Sydney’s Personal Statement – Stanford Application PROMPT: Imagine if something central to

Sydney’s Personal Statement – Stanford Application

PROMPT: Imagine if something central to your life was different than you know it to be. How would you and your experiences be different as a result?

Life experiences, as well as the world around them, shape young adults into the people they will become. I am proud and strong, yet a quiet and thoughtful student-athlete, daughter, and sister. Those are the attributes that matter most, however, there are other factors that have made me the person I am today. My country of birth and my native language are a central part of my personality, however, because my father was born and raised in Germany, I can imagine a life much different. My father came to Houston, Texas, where he met my mother after completing medical school in Germany. My brother and I have been blessed with a comfortable American childhood. I often wonder how my life, personality, and experiences might have been different if I had been raised in Germany.

Imagining a life not lived is very difficult, but exposure to German culture allows me to do just that. Would my commitment to women’s rights and education remain the same? Would gymnastics fit differently into my life in another country? Would I have a similar fashion sensibility? Mostly I wonder how my social dynamics would be different. I intend to be a lifelong activist, fighting the inequalities women face. It was barely 100-years ago in the U.S. that women gained the right to vote. Women’s choice in Germany is compromised, the pay gap is less than ideal and there are fewer women involved in politics, comparatively speaking. It is no secret that women’s rights in Germany could stand to be improved upon. Assuming I was a citizen in Germany, working for change for women would most definitely be a driving force in my life.

During visits to my grandparents in Germany, not only did the language sound less inviting, but also the German people appeared more introverted and less expressive than Americans. This difference in culture seemed quite strange to me because my family is nothing if not expressive. We love family, food, friends and sports, and we are not quiet about it. Plus, we work really, really hard at everything we do. Between school and gymnastics my schedule is packed every day. It can be exhausting, but my passion and determination to succeed keeps me motivated. My dad says it is the German in me that is so driven.

Although, thanks to my father, the German ethos of hard work and tenacity infected every bone in my body, if I had been raised there would my passions be the same? Would gymnastics still be such a key part of my life? Would the music I love be the same? Would I still be as close to my family? I would be different without my experiences and the culture of home. Would I still be the same young lady I am now, fighting for women’s rights while simultaneously adoring fashion? Would I still be messy but also grossed out by a mess? Would I still be so driven yet love nothing more than to sleep away the day? These dichotomies make me who I am. Would I even still want to attend Stanford? I cannot imagine missing the chance to make unforgettable memories and lifelong friendships given the opportunity to become a student-athlete at Stanford.

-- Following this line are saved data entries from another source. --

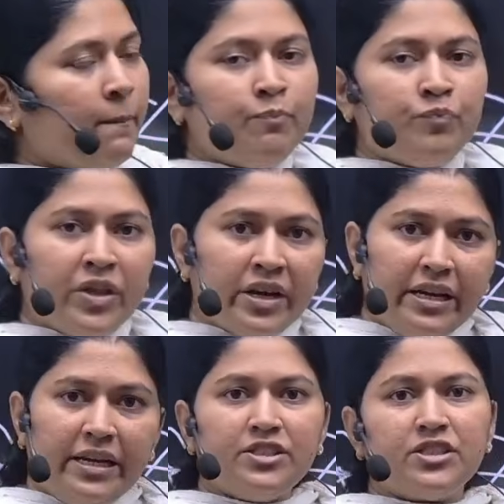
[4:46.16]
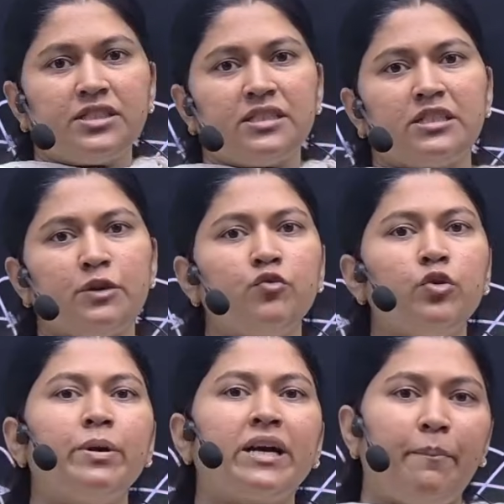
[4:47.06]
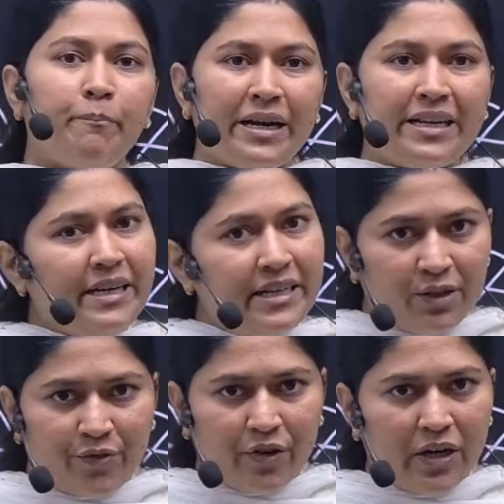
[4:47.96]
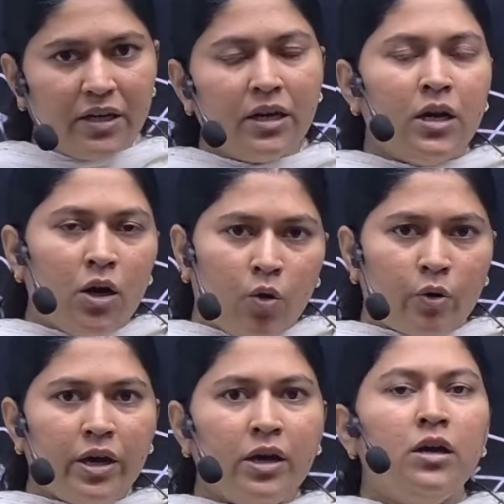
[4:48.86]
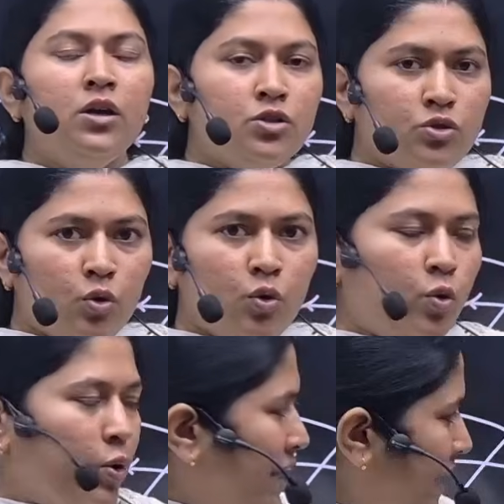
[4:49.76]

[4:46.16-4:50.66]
the religious system would be completely different. Okay, so let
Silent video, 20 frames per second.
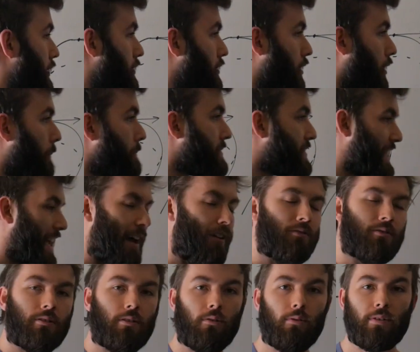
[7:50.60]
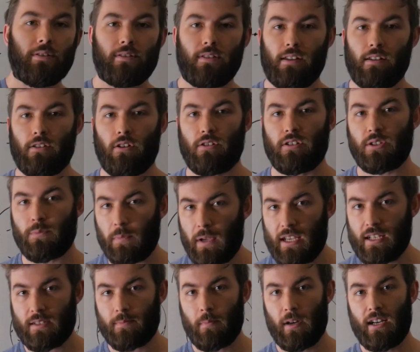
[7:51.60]
it comes down to is that your
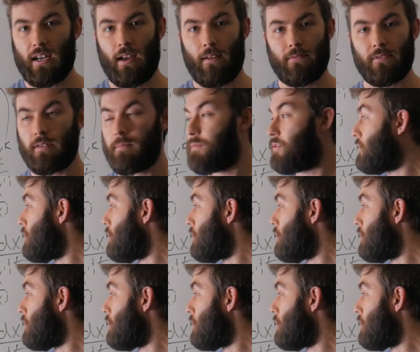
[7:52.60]
space might have some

One’s country of birth plays a central part in the development of their personality. My life has allowed me the unique opportunity to be born and raised in the United States but also hold close ties to my German heritage. Being exposed to two different cultures certainly and beneficially determined fundamental aspects of my character and my experiences. It is very challenging, yet intriguing to imagine how one’s life would be different, but it seems a certainty that many of the details that make me the person I am would look very different had I been raised in Germany. How could they not?

Newest revision on 11.2.2022 We made the conclusion shorter and less wordy. Omitted, well edited and moved the last sentence. Should we omit ‘How could they not?” I see where it can add a playful tone, but also from an academic standpoint it is completely unnecessary.

(It is at 649 words without the last sentence below that I think is maybe unnecessary. Let me know if you want that sentence, and I will need to cut some more in other spots. The sentence I am talking about was the last sentence of conclusion and it is in blue below. It kind of feels like pandering and does not really tie into the rest of essay).

“This exposure and appreciation for a different culture will greatly benefit me if I am given the opportunity to study at such an ethically and culturally diverse university as Stanford.”

STANFORD REVISION NOTES FOR HOPEFUL FINAL DRAFT: Talk more about expressing myself and how fashion really influences me and go more into depth. Never really answered the question, describing what would be different if raised in Germany vs. US. Focus on answering the question they are asking from the prompt. She said that it is better and going in the right direction. Why is fashion important to me as a person if I am going to talk about it explain what it mainly means to me as a person do not describe fashion in general but how it makes me who I am. Describe who I am and what I want them to know about me to impress them. The essay has a lot of topics, but how many do we want to focus on women’s rights, fashion, etc.??? I think we should take out fashion and talk more about women’s rights because Germany does not have very good women’s rights??? Basically, everything in my life has happened because I had the choice for things in America that I am passionate about like gymnastics and what I wear and we can talk about fashion in that if I was in Germany, I would not have the choice for women’s right and choices as to what I wear and what is my passion. ALSO, I THINK MAX WORDS IS 650…CORRECT?